How does this lab connect to AP Biology standard 7.A.1?

AP Bio standard 7.A.1 (Big Idea 7, Evolution) requires students to describe the evidence of evolution at multiple scales — morphological, geological, and molecular. This simulation addresses all three in a single interface, letting students switch between evidence types and explain why each supports descent with modification. NGSS HS-LS4-1 similarly asks students to analyze data from multiple sources as evidence for common ancestry.

What is a synapomorphy and why does it matter for building phylogenetic trees?

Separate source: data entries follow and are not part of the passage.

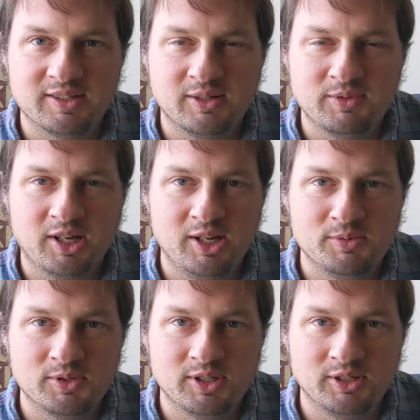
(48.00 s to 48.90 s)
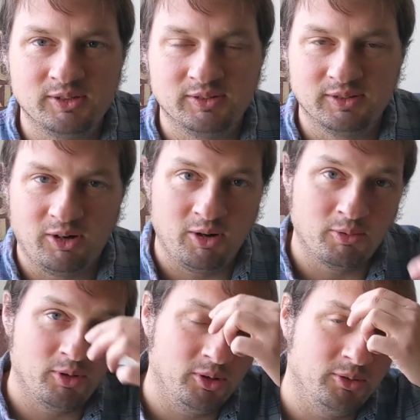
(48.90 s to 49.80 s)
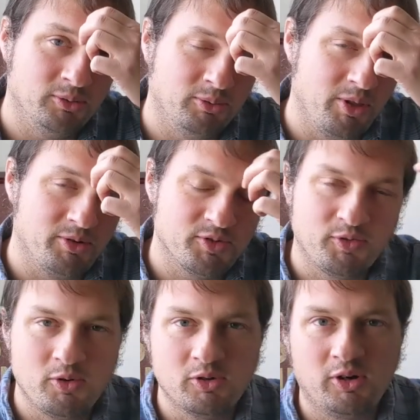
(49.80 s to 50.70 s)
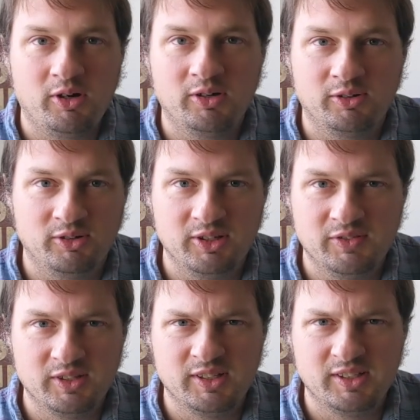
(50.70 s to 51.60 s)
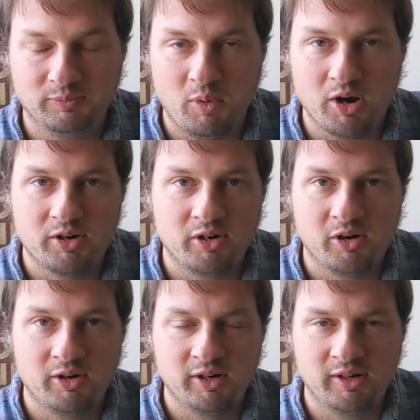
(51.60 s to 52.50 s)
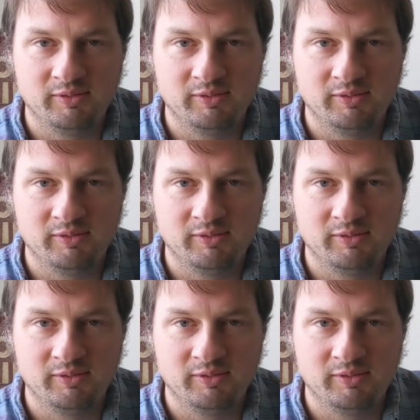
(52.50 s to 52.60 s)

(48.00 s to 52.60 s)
sometimes in the art world, whether it's folk art or even modern art,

A synapomorphy is a shared derived character — a trait that evolved in the common ancestor of a group and was inherited by all its descendants, but is absent in outgroup species. Examples include the amniotic egg (shared by reptiles, birds, and mammals) and hair (shared by all mammals). Phylogenetic trees are built by grouping species that share synapomorphies; overall similarity or shared ancestral traits (symplesiomorphies) do not count.

Can evolution be observed directly, or is all evidence indirect?

Evolution is directly observable in real time in organisms with short generations. Bacterial antibiotic resistance, the beak depth changes in Galapagos finches during the 1977 drought (measured at 9.96 mm pre-drought to 10.68 mm post-drought by Peter and Rosemary Grant), and the evolution of pesticide resistance in insects are all documented cases. The simulation's time axis compresses millions of years into seconds, but the mechanism is the same differential survival and reproduction observable in living populations.